This document outlines an environment-agnostic approach for the testing of custom analytics within kdb Insights Enterprise.

The testing of these analytics is presently supported for analytics targeting the Stream Processor and Custom Query APIs. Limitations on the APIs used for query are outlined below. This guide will provide you with an understanding of:

  1. The pre-requisites for completing this workflow
  2. How and where you can develop analytics for deployment to kdb Insights Enterprise
  3. The expected workflow for executing and cleaning up a test
  4. How to publish a valid group of analytics to a Production environment


This use-case is presently limited to custom query APIs that target the Data Access Processes. In a future release, it is intended that this will be extended to include aggregation functions.

Custom query APIs are currently limited to being written in q. In a future release, Data Access Processes will support Python.

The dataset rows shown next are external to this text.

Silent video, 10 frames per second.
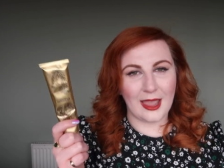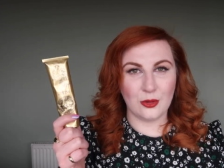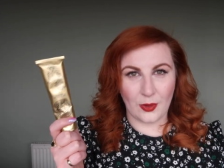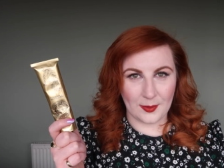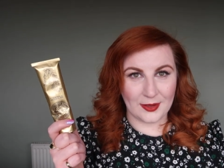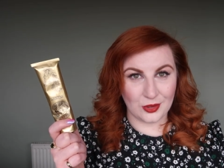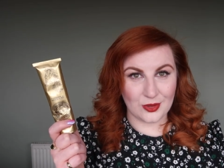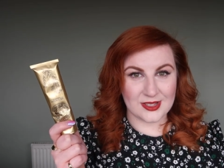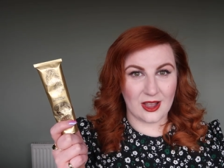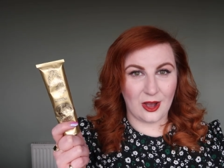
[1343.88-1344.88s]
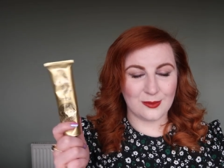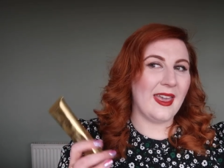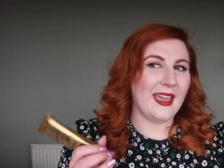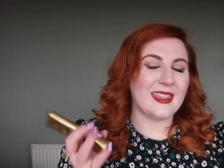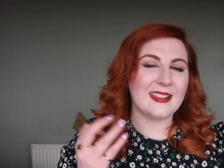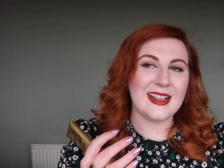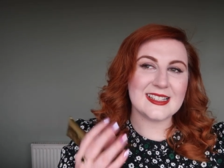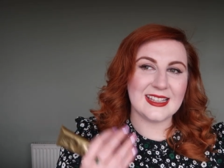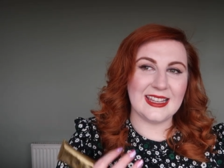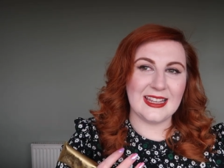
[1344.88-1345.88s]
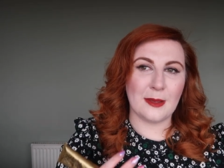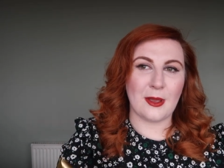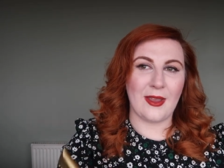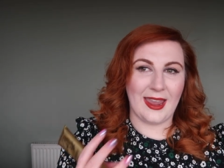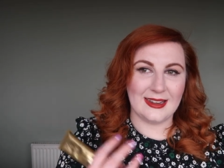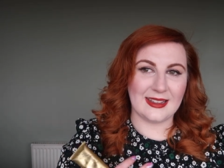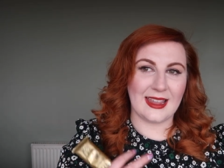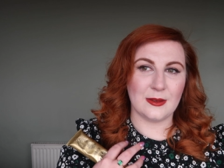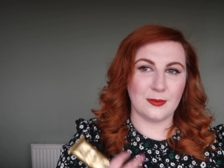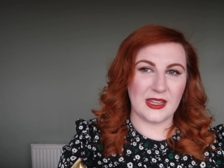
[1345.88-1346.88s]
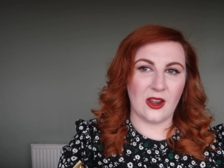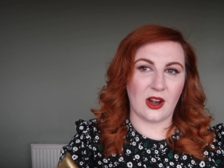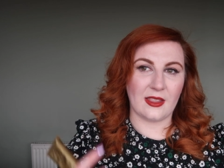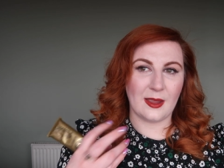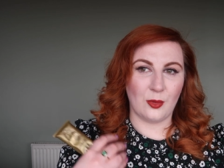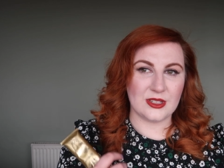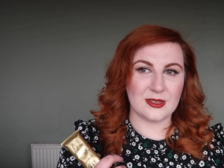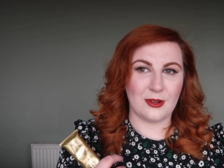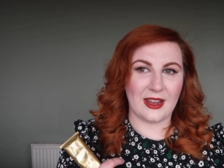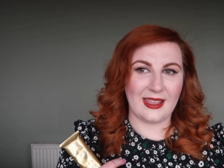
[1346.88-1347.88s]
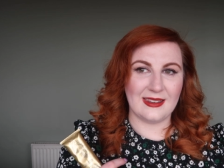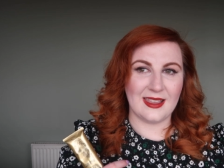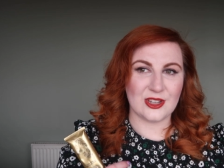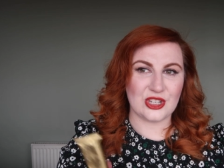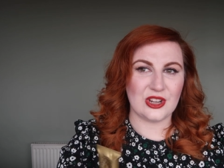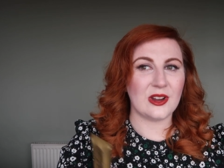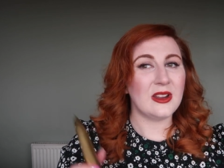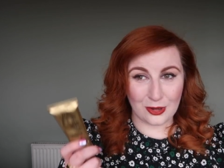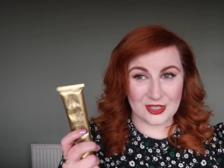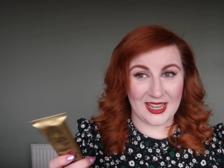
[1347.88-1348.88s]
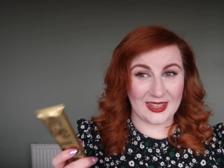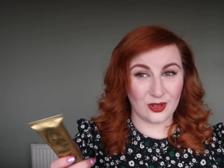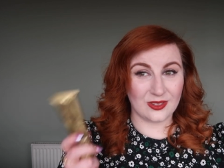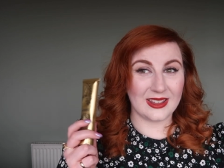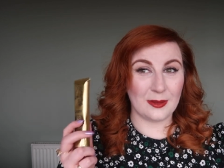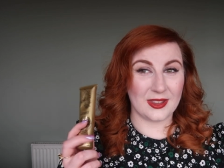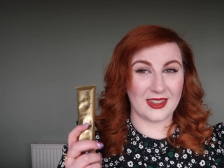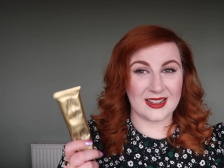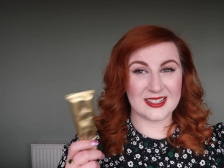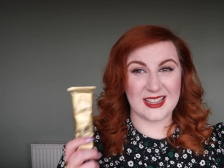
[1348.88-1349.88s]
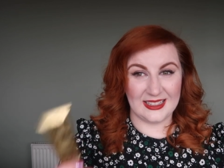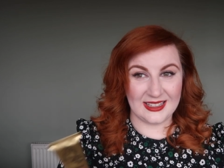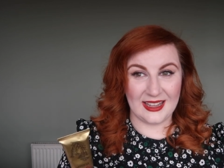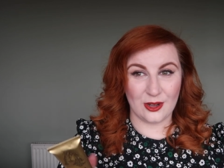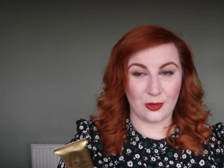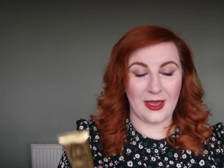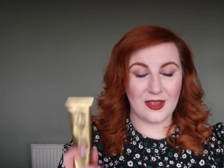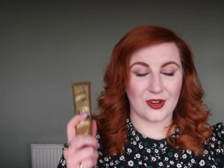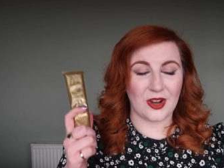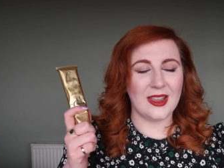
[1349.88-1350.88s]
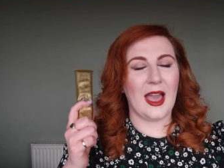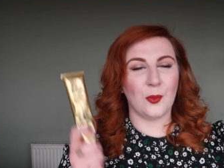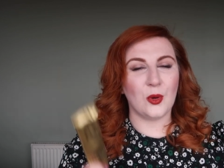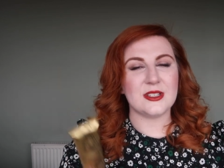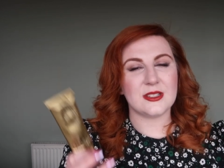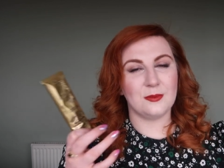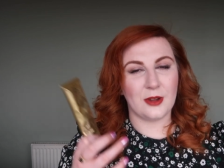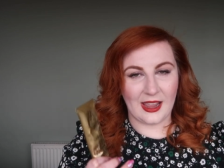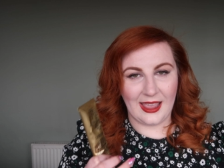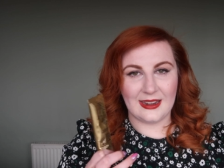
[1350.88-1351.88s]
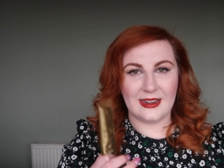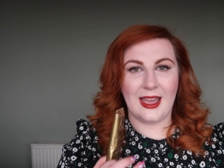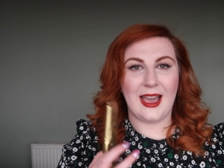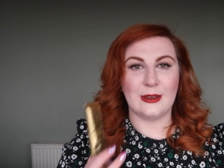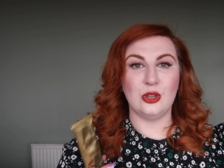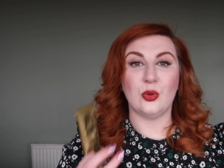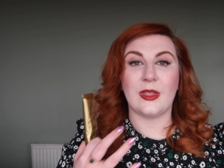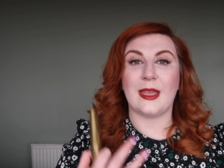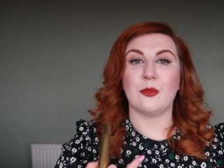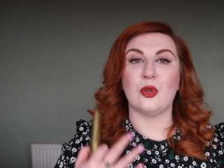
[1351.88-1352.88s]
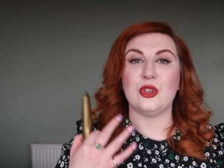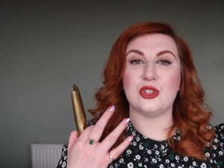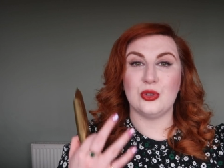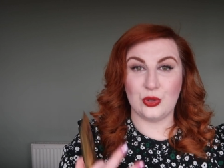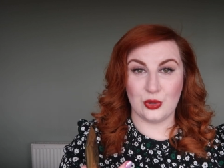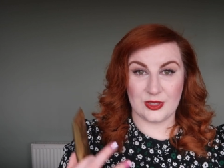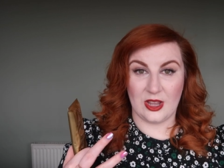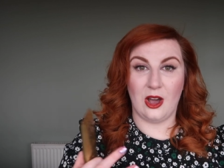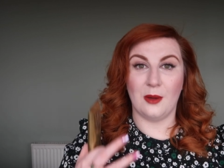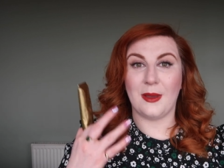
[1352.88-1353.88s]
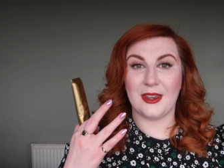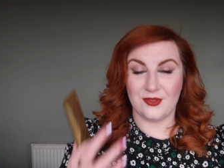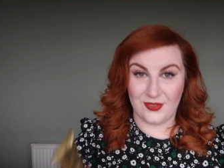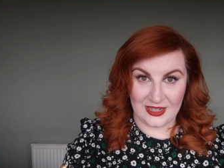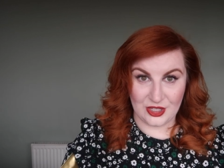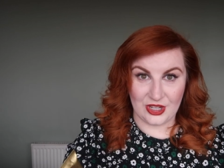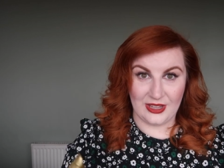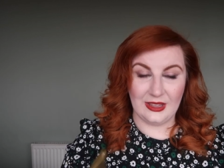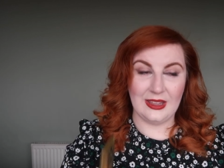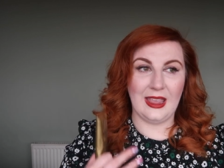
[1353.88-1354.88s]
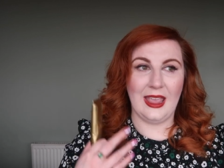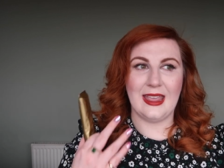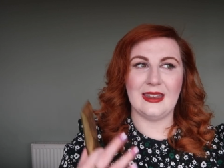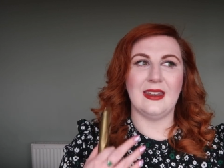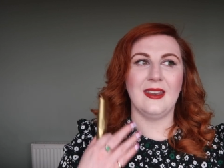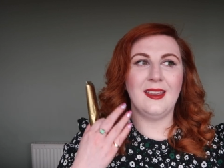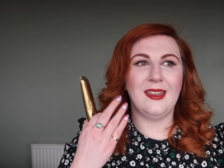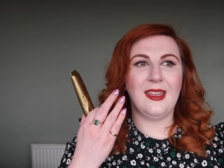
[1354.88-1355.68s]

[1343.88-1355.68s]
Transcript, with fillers: I know I will use it up. I think that's the key about any kind of PR that I want to bring in this year particularly with like skincare or whatever I want to bring it in and know that I'm going to use it up and finish it in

The following are required to complete this workflow, regardless of the environment from which it be orchestrated:

  • User must have installed the kdb Insights CLI following the instructions outlined here.
  • You must have access to a running installation of kdb Insights Enterprise, against which:
    • You have completed the CLI configuration steps outlined here or
    • Have available in the location ~/.insights/cli-config within the running process, a configuration file which includes the hostname, and client.secret at minimum.
  • The user has available an assembly file that can be modified, against which their custom analytic may be tested with the proviso that it has access to data that is suitable to validate the successful generation of the custom analytic.
  • This workflow operates on the assumption that the user's environment deployment consists of a "Test" or "UAT" environment in addition to a "Production" deployment of kdb Insights Enterprise. Within this paradigm, a user's custom analytics will be tested against the Test/UAT environment prior to the deployment of the Production instance of kdb Insights Enterprise.

Creating an analytic

The environment in which a user writes the analytic code to be included in their test, is entirely at their discretion. The generation of the code that is being tested, however must follow the APIs associated with target location in which the analytic is to be run.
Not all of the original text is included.